Le soir, nous dînâmes ensemble dans un restaurant de poissons de San José. Robert le Belge dodelinait de la tête, participait peu à la conversation; il était à peu près complètement abruti par les calmants. Patrick me rappela que le stage d'hiver se déroulait dans quelques mois à Lanzarote, et qu'ils espéraient vivement ma présence, le prophète lui en avait encore parlé la semaine dernière, j'avais fait sur lui une très bonne impression, et cette fois ce serait vraiment grandiose, il y aurait des adhérents venus du monde entier. Esther, naturellement, était la bienvenue. Elle n'avait jamais entendu parler de la secte, aussi écouta-t-elle l'exposé de la doctrine avec curiosité. Patrick, sans doute échauffé par le vin (un Tesoro de Bullas, de la région de Murcie, un vin qui tapait fort), insista particulièrement sur les aspects sexuels. L'amour qu'enseignait le prophète, et qu'il recommandait de pratiquer, était l'amour véritable, non possessif: si l'on aimait véritablement une femme, ne devait-on pas se réjouir de la voir prendre du plaisir avec d'autres hommes? De même qu'elle se réjouissait, sans arrière-pensée, de vous voir éprouver du plaisir avec d'autres femmes? Je connaissais ce genre de baratin, j'avais eu des discussions pénibles là-dessus avec des journalistes du temps que j'introduisais des partouzeuses anorexiques dans mes sketches. Robert le Belge hochait la tête avec une approbation désespérée, lui qui n'avait probablement jamais connu d'autre femme que la sienne, à présent décédée, et qui allait sans doute mourir assez vite dans sa maison de retraite du Brabant, croupissant anonymement dans son urine, encore heureux s'il pouvait éviter d'être molesté par les aides-soignants. Fadiah elle aussi semblait tout à fait d'accord, trempait ses crevettes dans la mayonnaise, se léchait les lèvres avec gourmandise. J'ignorais complètement ce que pouvait en penser Esther, j'imagine qu'elle devait trouver les discussions théoriques à ce sujet assez
ringardes, et à vrai dire j'étais un peu dans le même état d'esprit – quoique pour des raisons différentes, plutôt liées à une répulsion générale pour les discussions théoriques, il me devenait de plus en plus difficile d'y participer, ou même de feindre un intérêt quelconque.
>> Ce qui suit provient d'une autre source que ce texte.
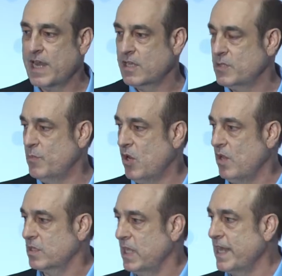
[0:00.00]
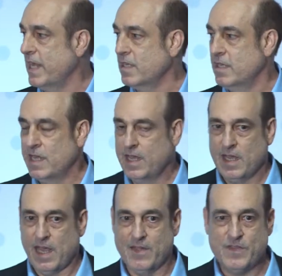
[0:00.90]
at a small clinic,
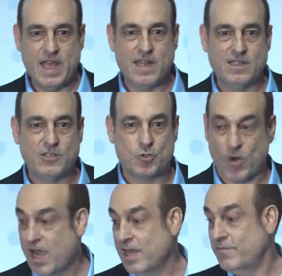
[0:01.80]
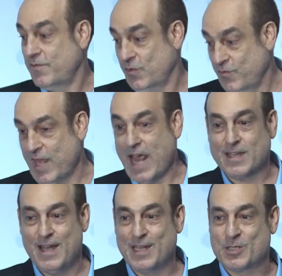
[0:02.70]
and then drive through that
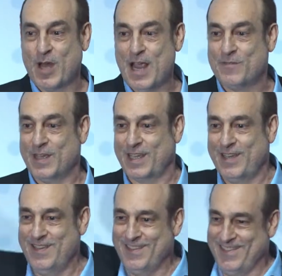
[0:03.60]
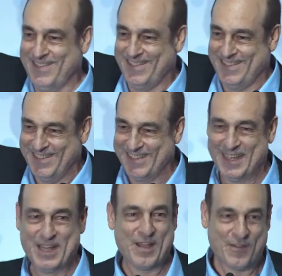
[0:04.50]
kind of traffic
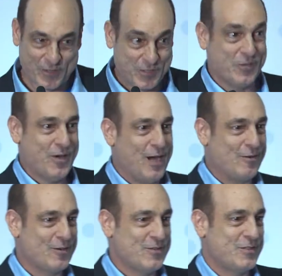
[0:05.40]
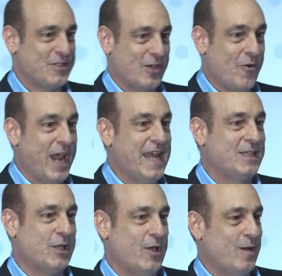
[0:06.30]
for 2 hours to go
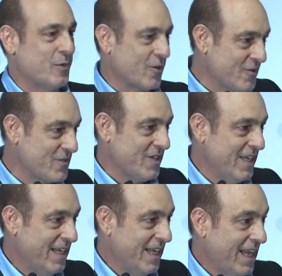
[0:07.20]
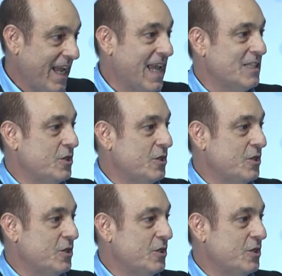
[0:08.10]
8 kilometers, and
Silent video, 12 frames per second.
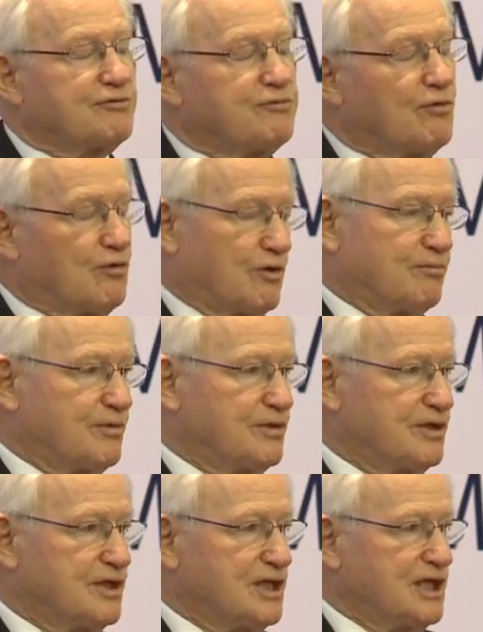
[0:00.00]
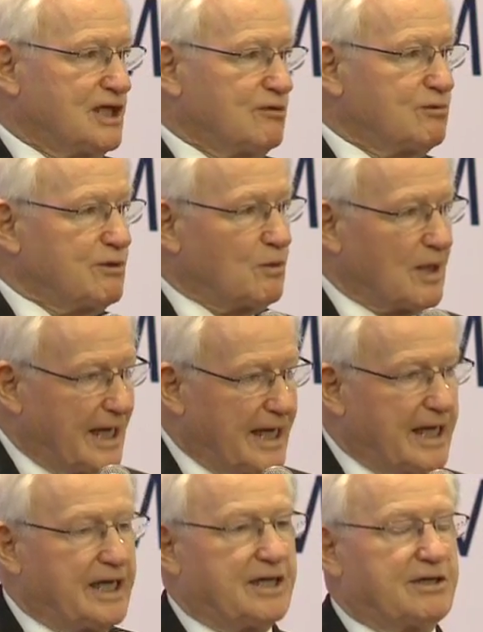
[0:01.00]
forum, we will
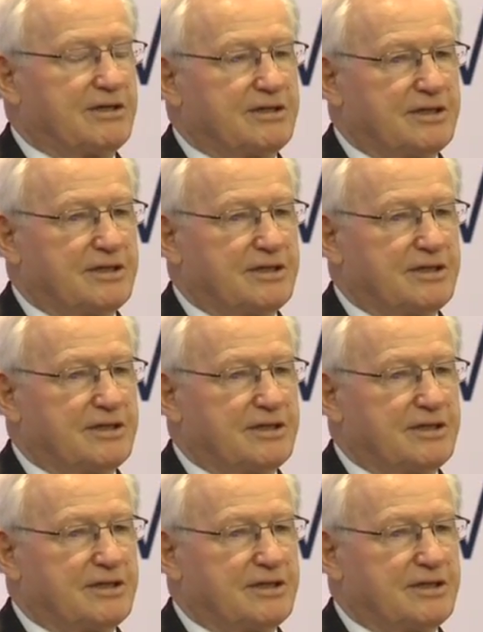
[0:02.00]
add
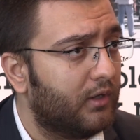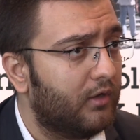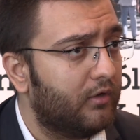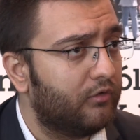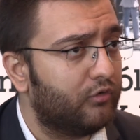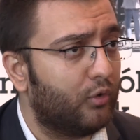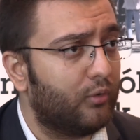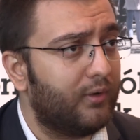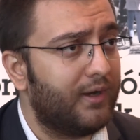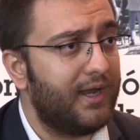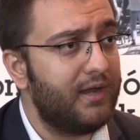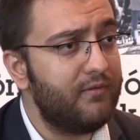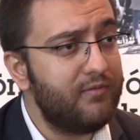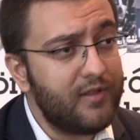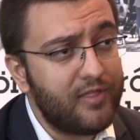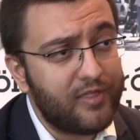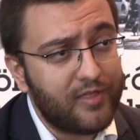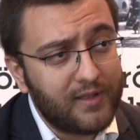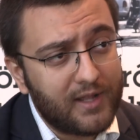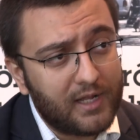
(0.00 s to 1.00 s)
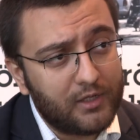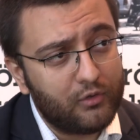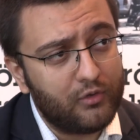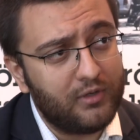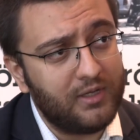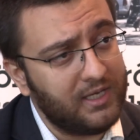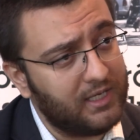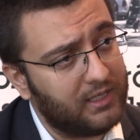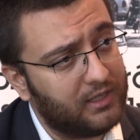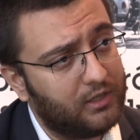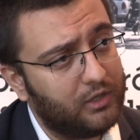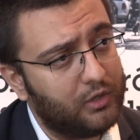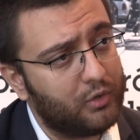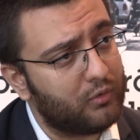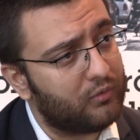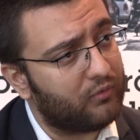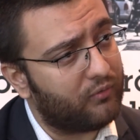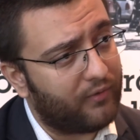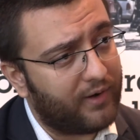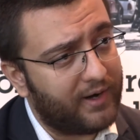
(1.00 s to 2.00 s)
So everything that you need, you
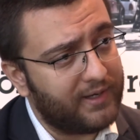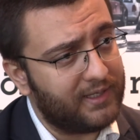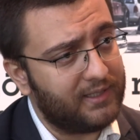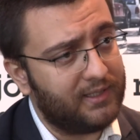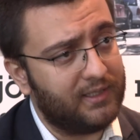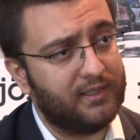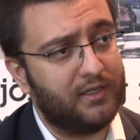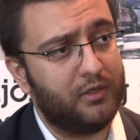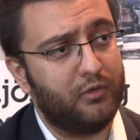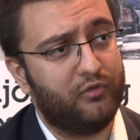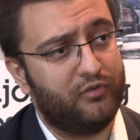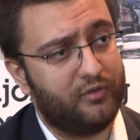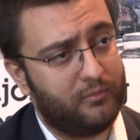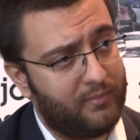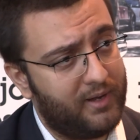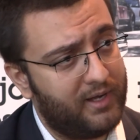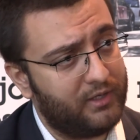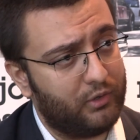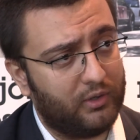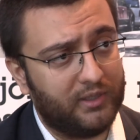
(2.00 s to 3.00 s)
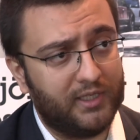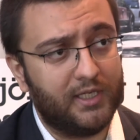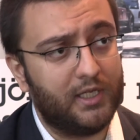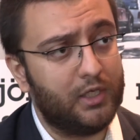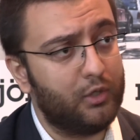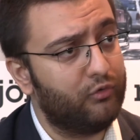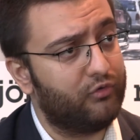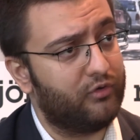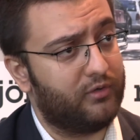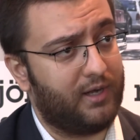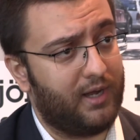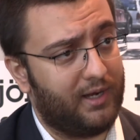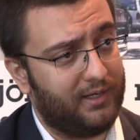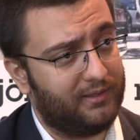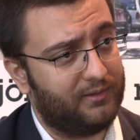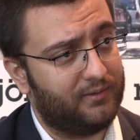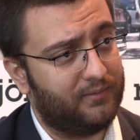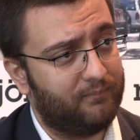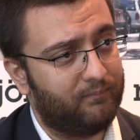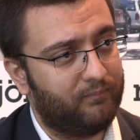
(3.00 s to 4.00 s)
will find it in the user manual, in a user
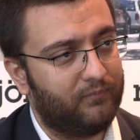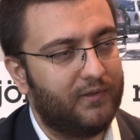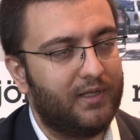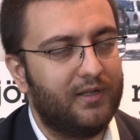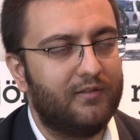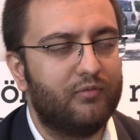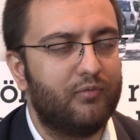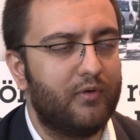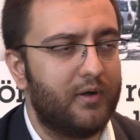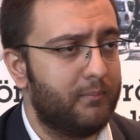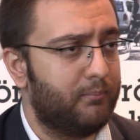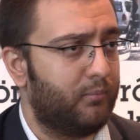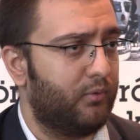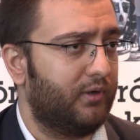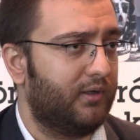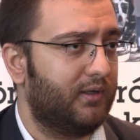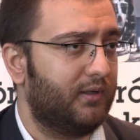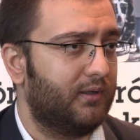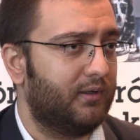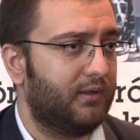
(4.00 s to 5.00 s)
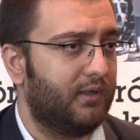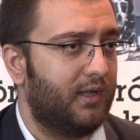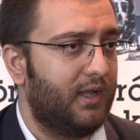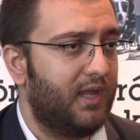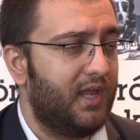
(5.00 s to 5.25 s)
guide. It's very important.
Dans le fond j'aurais certainement eu des objections à formuler, par exemple que l'amour non possessif ne paraissait concevable que si l'on vivait soi-même dans une atmosphère saturée de délices, d'où toute crainte était absente, en particulier la crainte de l'abandon et de la mort, qu'il impliquait au minimum, et entre autres choses, l'éternité, en bref que ses conditions n'étaient pas réalisées; quelques années plus tôt j'aurais certainement argumenté, mais je ne m'en sentais plus la force, et de toute façon ce n'était pas trop grave, Patrick était un peu ivre, il s'écoutait parler avec satisfaction, le poisson était frais, nous passions ce qu'il est convenu d'appeler une agréable soirée. Je promis de venir à Lanzarote, Patrick m'assura d'un geste large que je bénéficierais d'un traitement VIP tout à fait exceptionnel; Esther ne savait pas, elle aurait peut-être des examens à cette période. En nous quittant je serrai longuement la main de Robert, qui marmonna quelque chose que je ne compris pas du tout; il tremblait un peu, malgré la douceur de la température. Il me faisait de la peine, ce vieux matérialiste, avec ses traits creusés par le chagrin, ses cheveux avaient blanchi d'un seul coup. Il n'en avait plus que pour quelques mois, quelques semaines peut-être. Qui le regretterait? Pas grand monde; probablement Harry, qui allait se retrouver privé d'entretiens plaisants, balisés, contradictoires sans excès. Je pris alors conscience qu'Harry supporterait probablement bien mieux que Robert la disparition de sa femme; il pouvait se représenter Hildegarde jouant de la harpe au milieu des anges du Seigneur, ou, sous une forme plus spirituelle, blottie dans un recoin topologique du point oméga, quelque chose de ce genre; pour Robert le Belge, la situation était sans issue.